LEFT: The very core of the house is a kind of conservatory space – an open double-volume barn-like interior with its steel frame exposed. It is a dramatic reinterpretation of the front patio or stoep common in South African homes, but rather than being pinned to the front of the house, it becomes the centre. Glass facades at either end let in the views, while the volume of the space creates the sense that it is almost an outside area. On the northern façade, and automated opener lifts away an entire glass wall so the outside flows in. This is also a useful passive cooling device. Along with Nadine’s mother’s plants, the furnishings include a Haywire chandelier by David Krynauw, classroom chairs from an antique shop, a dining table designed by Nadine and built by her father, Andre Freyer. The workbench was salvaged from the original farmhouse, elsewhere on the property. Just past the entrance, a glass floor allows views of a subterranean wine cellar. The sheet-metal roofing is insulated to help control the temperature, while interspersed polycarbonate sheets allow natural light to filter into the room from above.
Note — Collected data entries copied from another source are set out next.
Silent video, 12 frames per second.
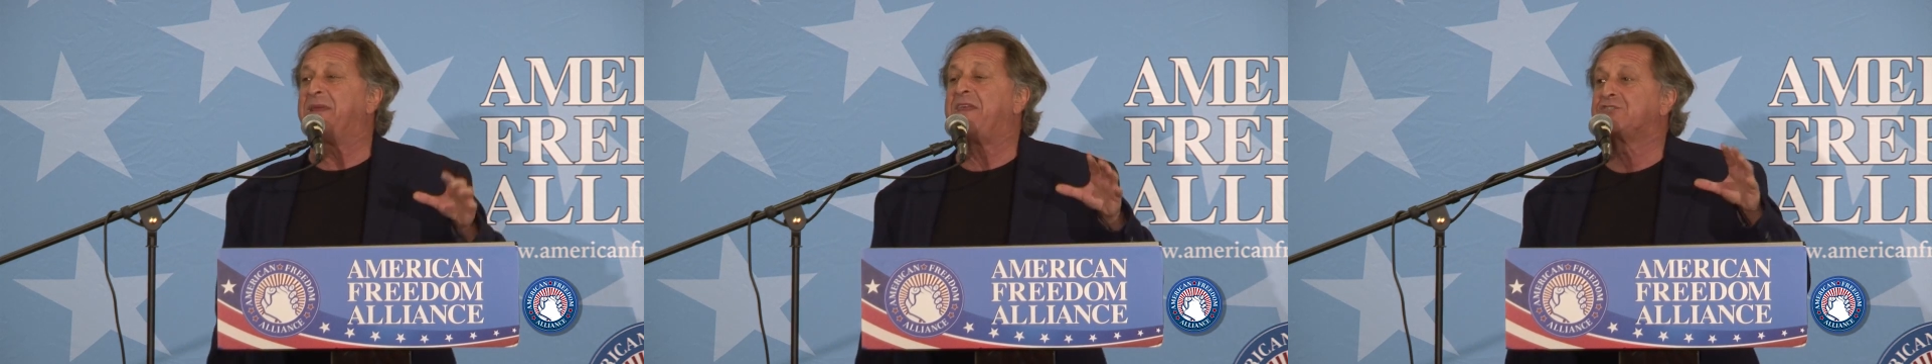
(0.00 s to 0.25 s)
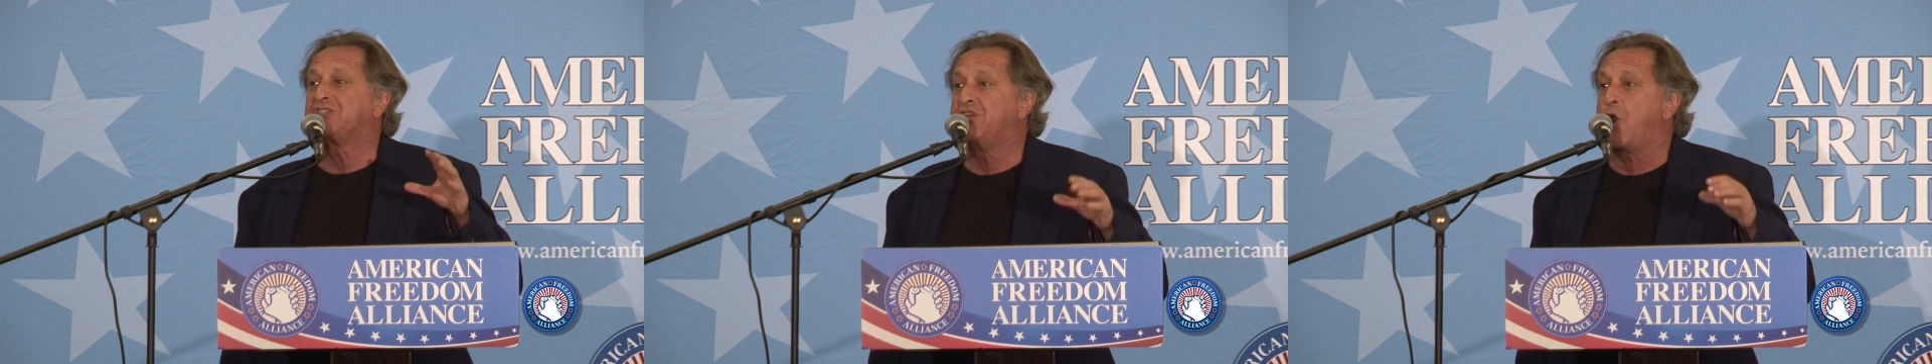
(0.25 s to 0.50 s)
but
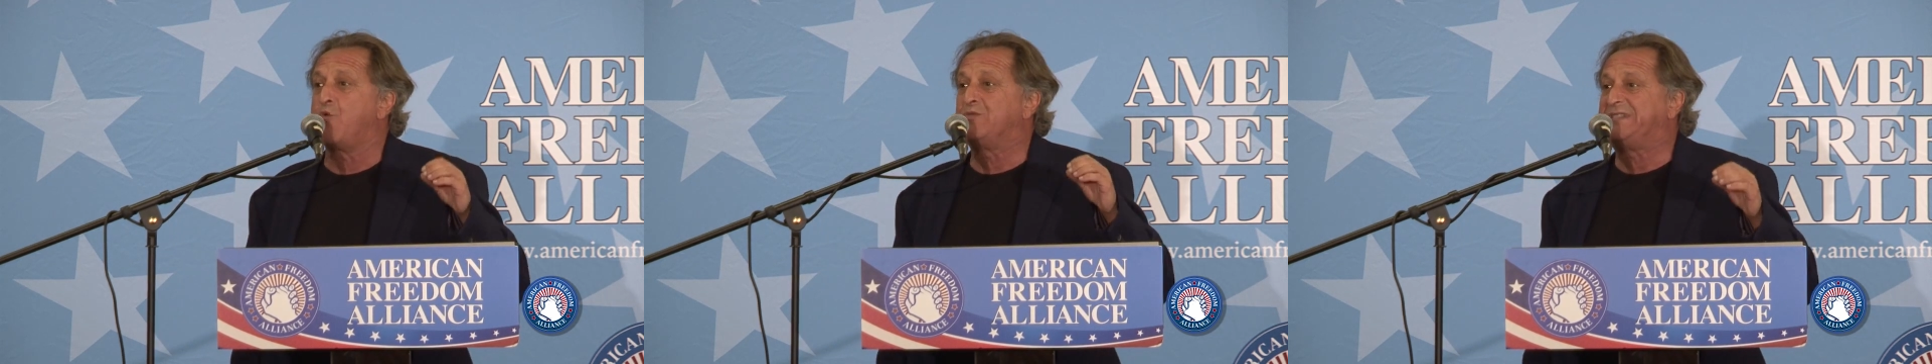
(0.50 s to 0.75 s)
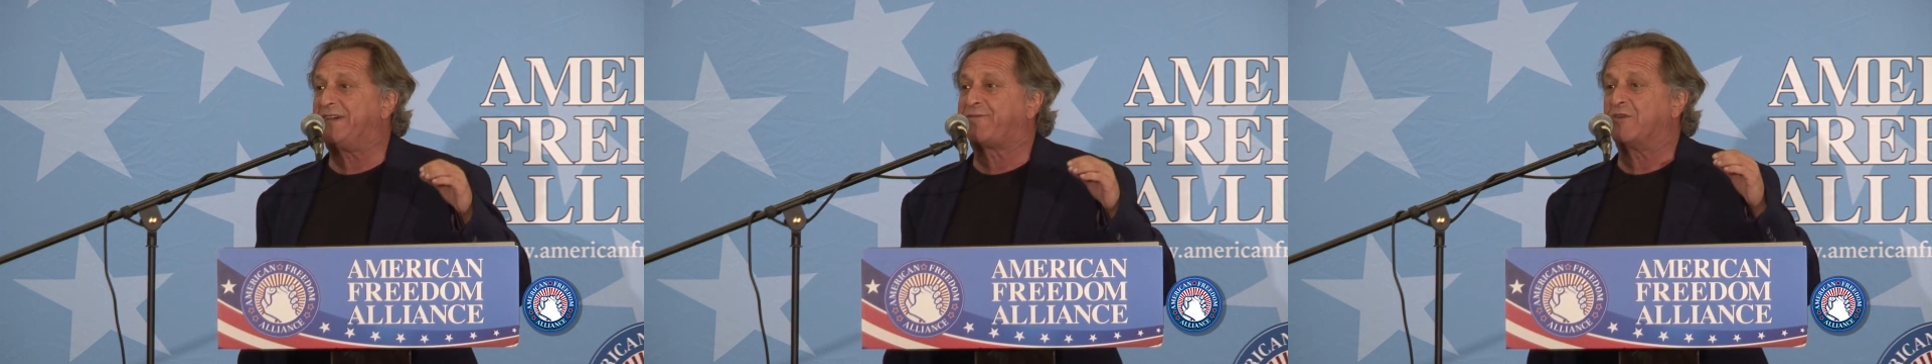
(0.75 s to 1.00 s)
there's
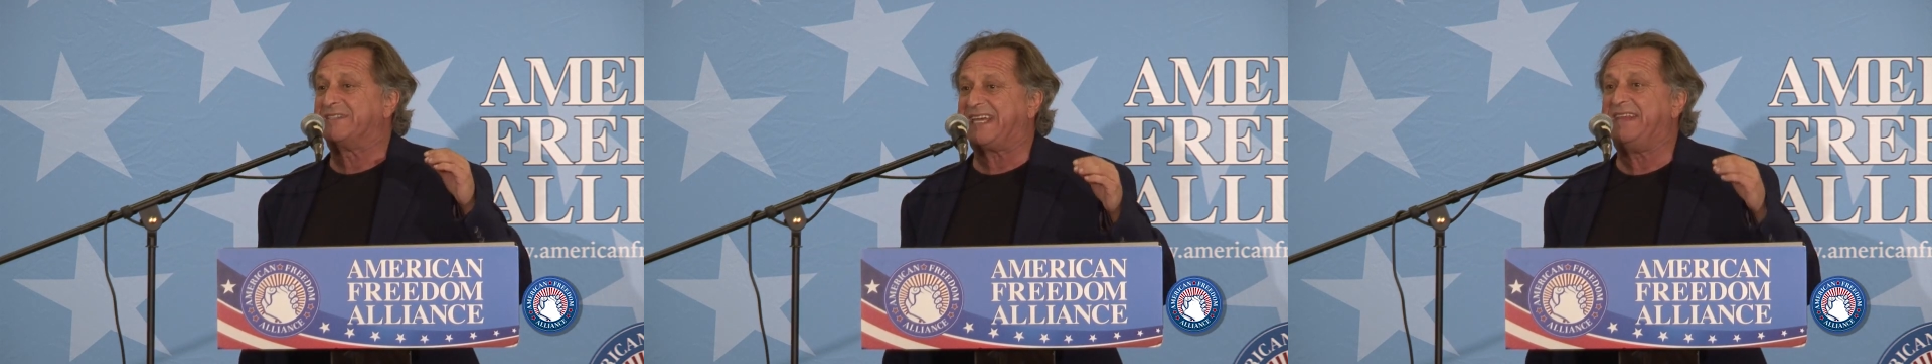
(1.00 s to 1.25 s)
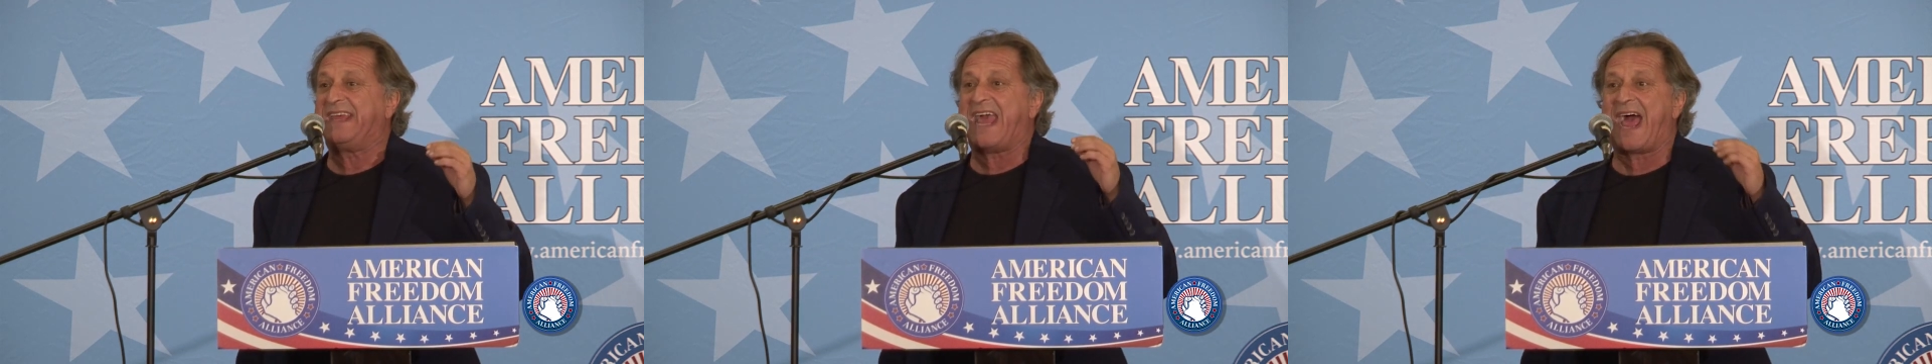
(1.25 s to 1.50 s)
no difference
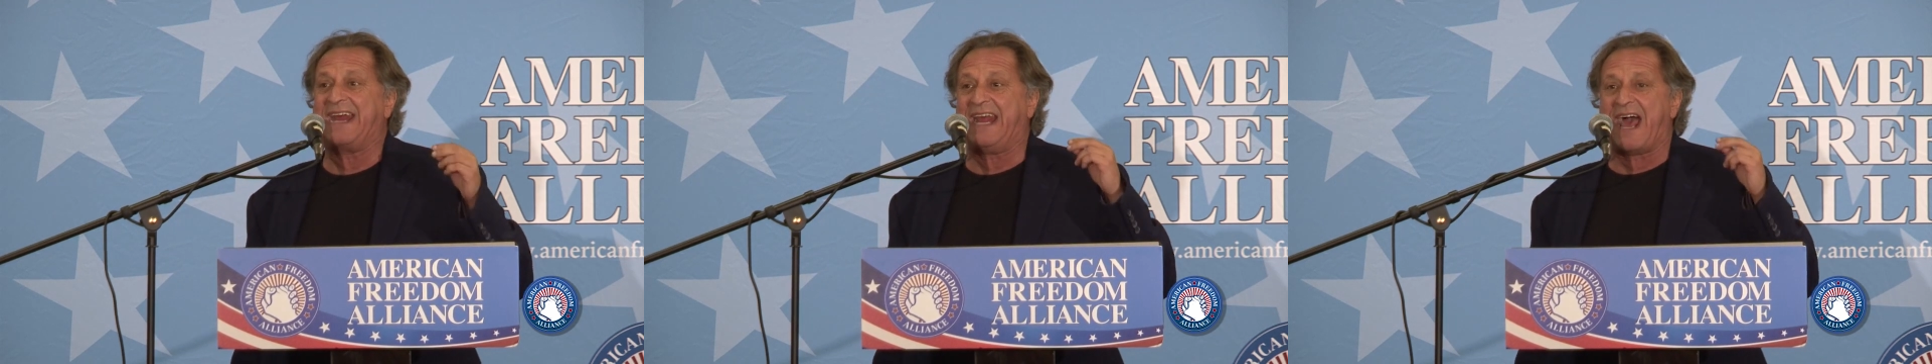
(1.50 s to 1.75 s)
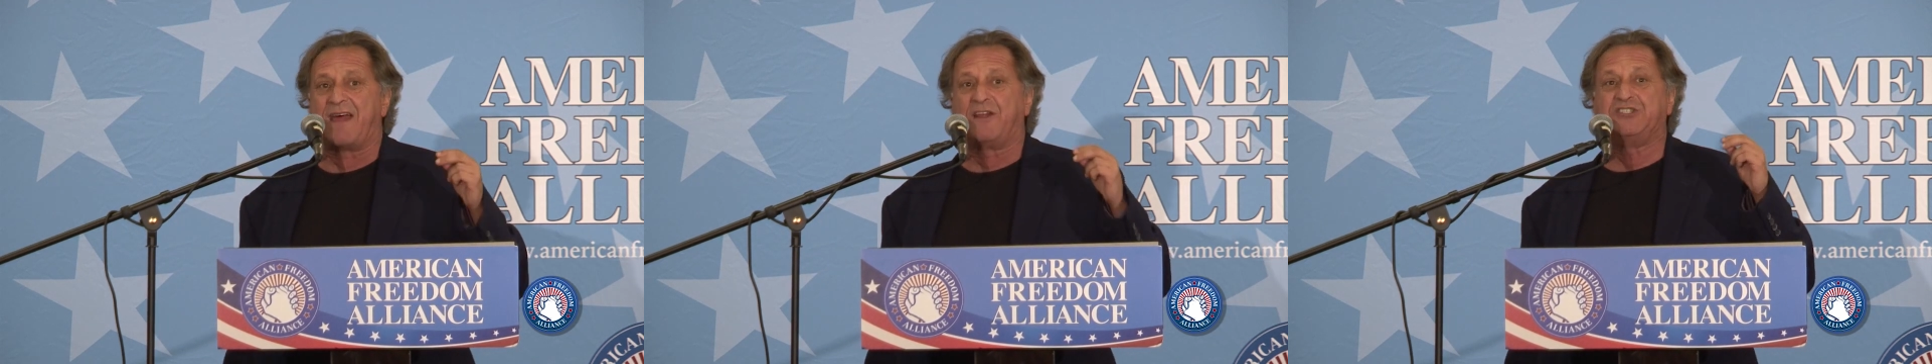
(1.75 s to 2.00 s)
in the
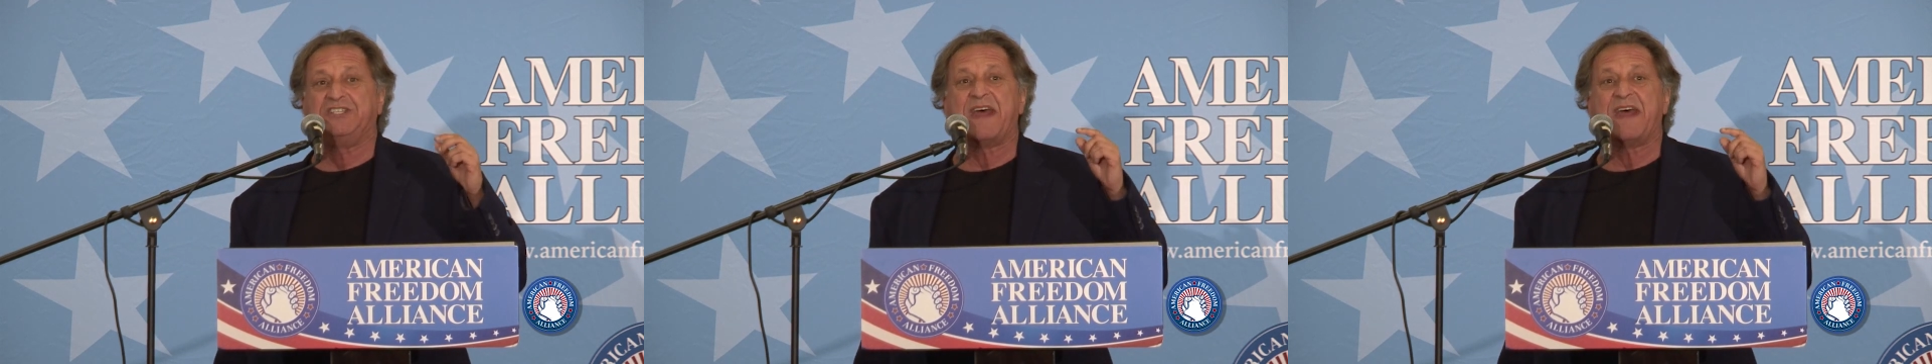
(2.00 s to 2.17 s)
ideology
BOTTOM LEFT: Opposite the kitchen, on the other side of the conservatory, is the lounge and two glassed-off workspaces, one each for Andre and Charmaine, who both work part-time from home. Like the TV area, the lounge is given definition by an oak floor set in the surrounding screed. The bench and African cork stools are by Laurie Wiid. The felt chair is by Ronel Jordaan. The pendant lights were designed by Ronan and Erwan Bouroullec for Flos, and the painting is by Marié Vermeulen-Breedt. The side table is by Gregor Jenkin.
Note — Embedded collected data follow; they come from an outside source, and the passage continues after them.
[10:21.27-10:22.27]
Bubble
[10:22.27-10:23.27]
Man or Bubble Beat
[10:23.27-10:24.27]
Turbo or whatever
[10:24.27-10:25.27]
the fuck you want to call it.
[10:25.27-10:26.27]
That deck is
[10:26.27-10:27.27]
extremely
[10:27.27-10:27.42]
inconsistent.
BOTTOM RIGHT: In the central conservatory area, the workbench was salvaged from the original farmhouse, elsewhere on the property. It is topped with orchids, aerophytes, decorative driftwood and vintage green glass demijohn and buoys. Further along, another counter is topped with more plants, including staghorn ferns and cymbidiums. The floral wallpaper in the guest bathroom at the entrance is a playful refence to the botanical theme. Nadine had extra-long doors fabricated to complement the proportions of the double volume space. The simple cement-washed bricks were deliberately left exposed to express their materiality honestly.
RIGHT: The north facing glass façade of the central conservatory is automated, and can be opened completely to create a seamless transition from interior to exterior. A deeper overhang here helps control the sun, keeping direct sun out in summer while allowing the lower winter sun in to warm the simple screed floors and passively release embodied heat in the evenings, warming the adjacent kitchen and lounge. The furnishings include a Haywire chandelier by David Krynauw, classroom chairs from an antique shop, a dining table designed by Nadine and built by her father, Andre Freyer. The soft felt chair is by Ronel Jordaan. While wild veld grass surrounds the house, an apron of lawn has been created for visiting grandchildren to play on. A grassy staircase has been carved into the incline, in which parts of the house are submersed.